__What you should do__
Without any of the pictures, print every record below exactly.

__Source data__
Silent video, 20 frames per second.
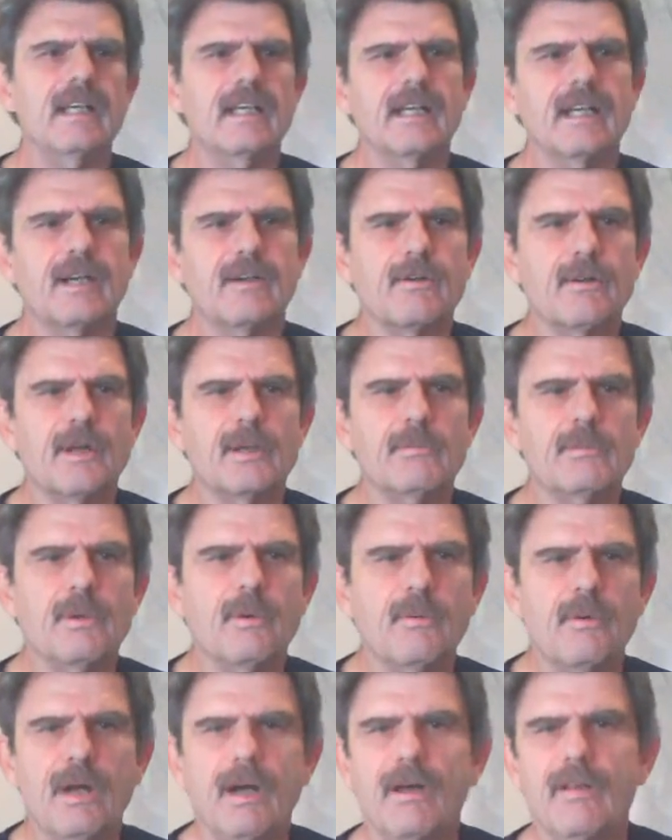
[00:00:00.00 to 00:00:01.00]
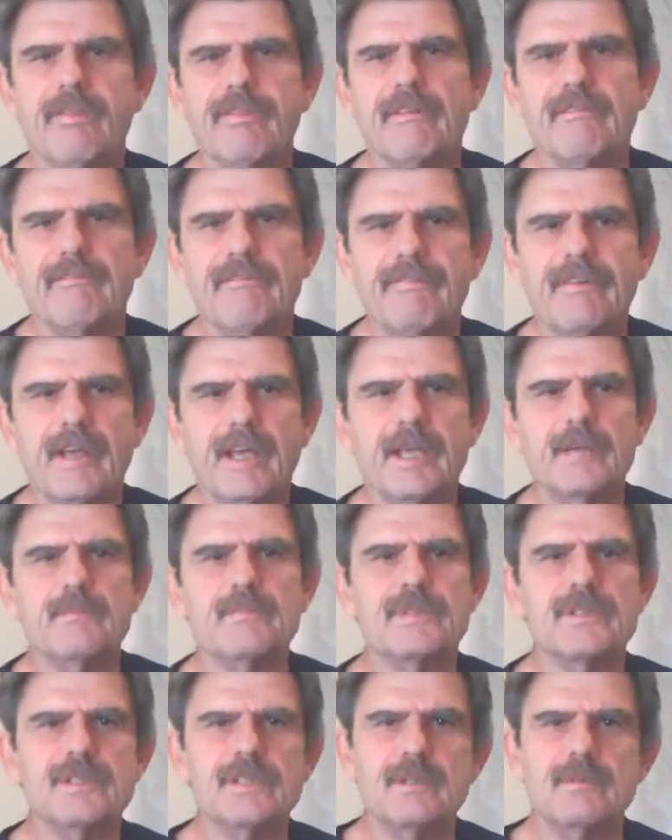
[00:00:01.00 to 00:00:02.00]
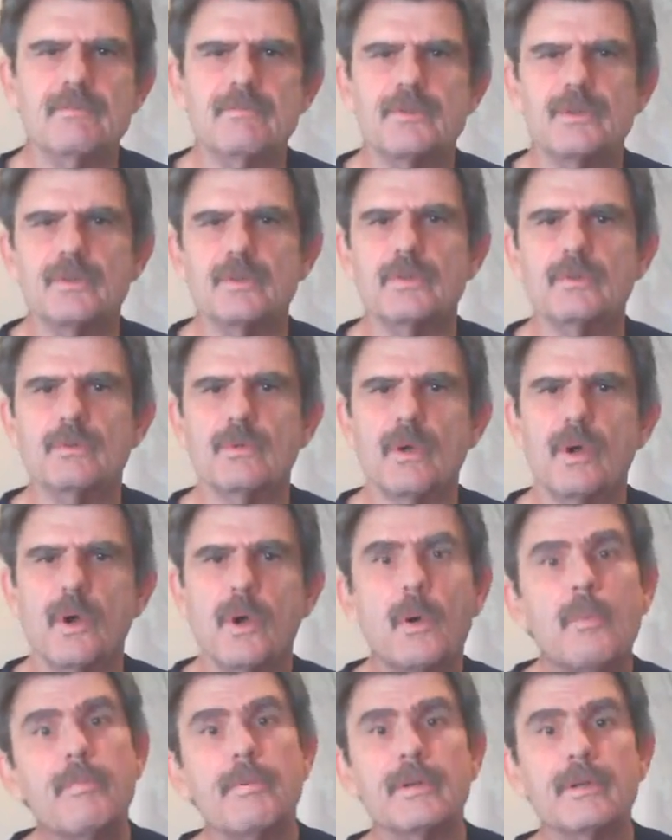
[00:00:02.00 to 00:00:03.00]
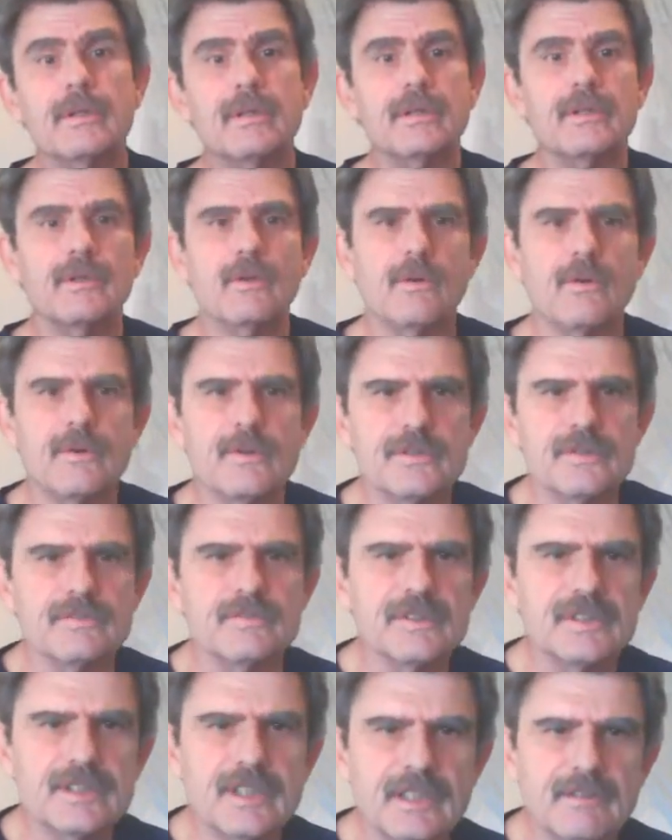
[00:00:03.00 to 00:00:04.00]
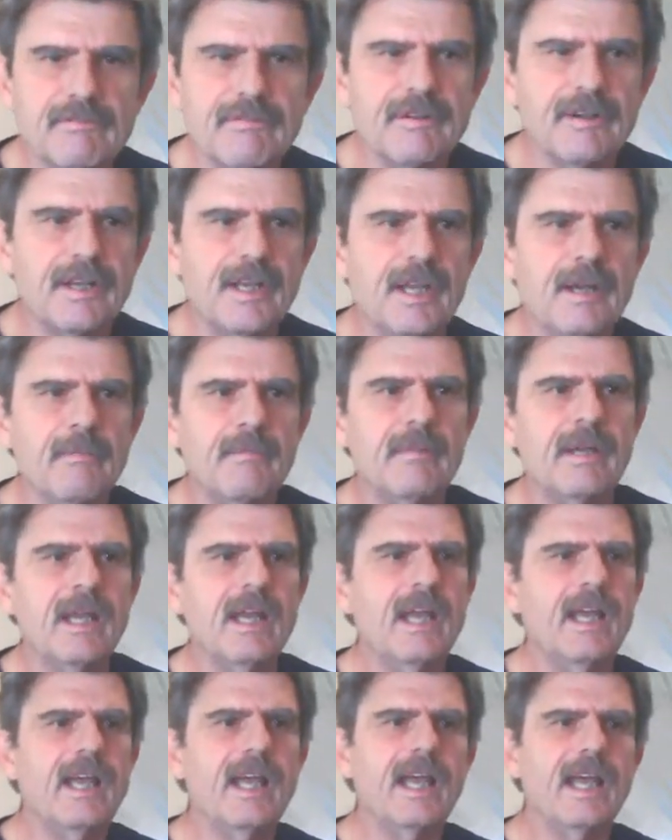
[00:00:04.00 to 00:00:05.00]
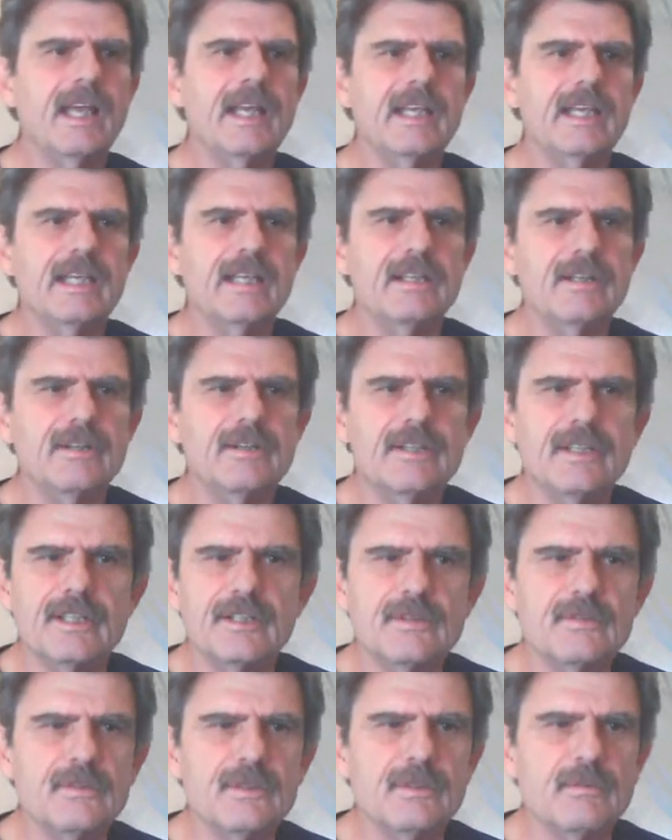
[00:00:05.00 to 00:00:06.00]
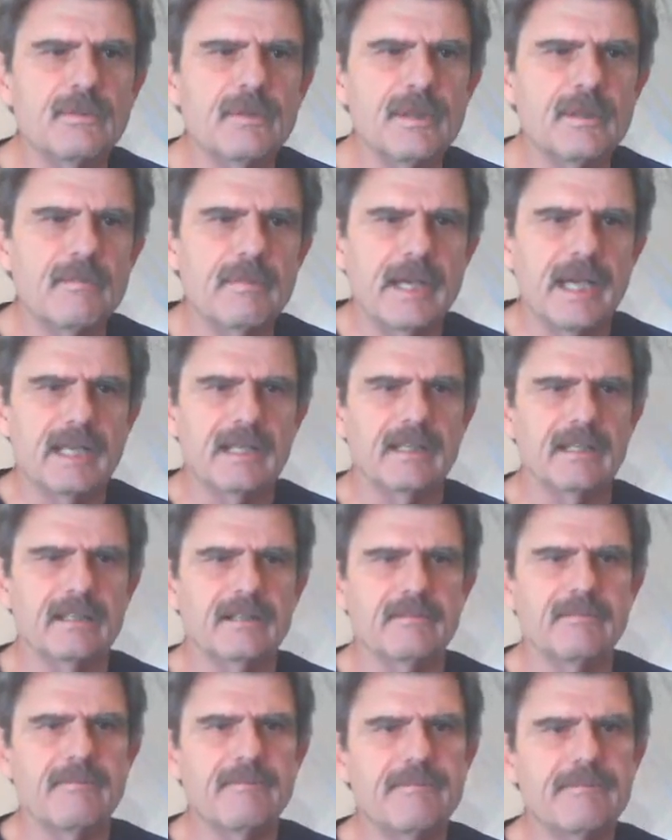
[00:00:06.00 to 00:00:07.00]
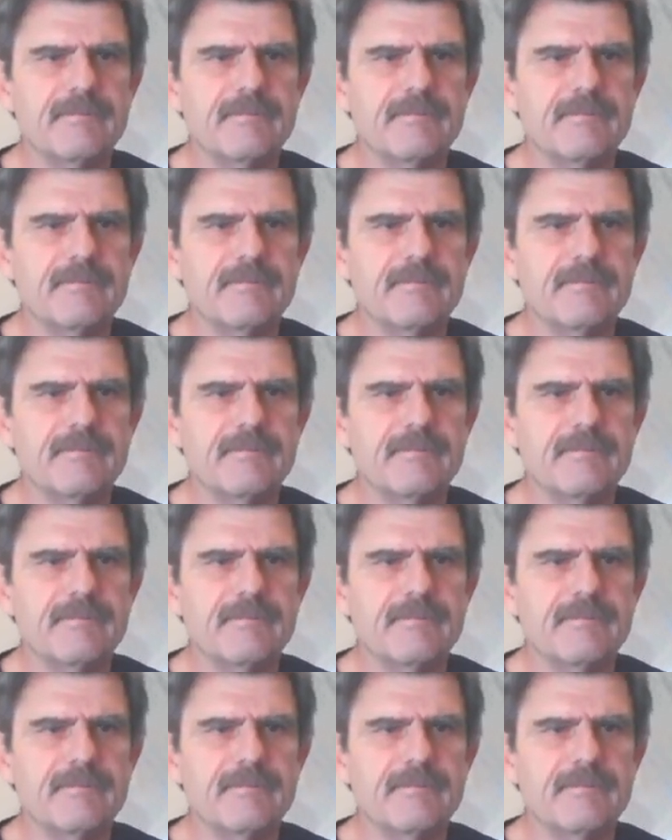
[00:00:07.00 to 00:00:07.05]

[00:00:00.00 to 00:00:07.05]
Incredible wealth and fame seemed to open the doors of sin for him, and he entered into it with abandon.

__Answer box__
Silent video, 20 frames per second.
[00:00:00.00 to 00:00:01.00]
[00:00:01.00 to 00:00:02.00]
[00:00:02.00 to 00:00:03.00]
[00:00:03.00 to 00:00:04.00]
[00:00:04.00 to 00:00:05.00]
[00:00:05.00 to 00:00:06.00]
[00:00:06.00 to 00:00:07.00]
[00:00:07.00 to 00:00:07.05]

[00:00:00.00 to 00:00:07.05]
Incredible wealth and fame seemed to open the doors of sin for him, and he entered into it with abandon.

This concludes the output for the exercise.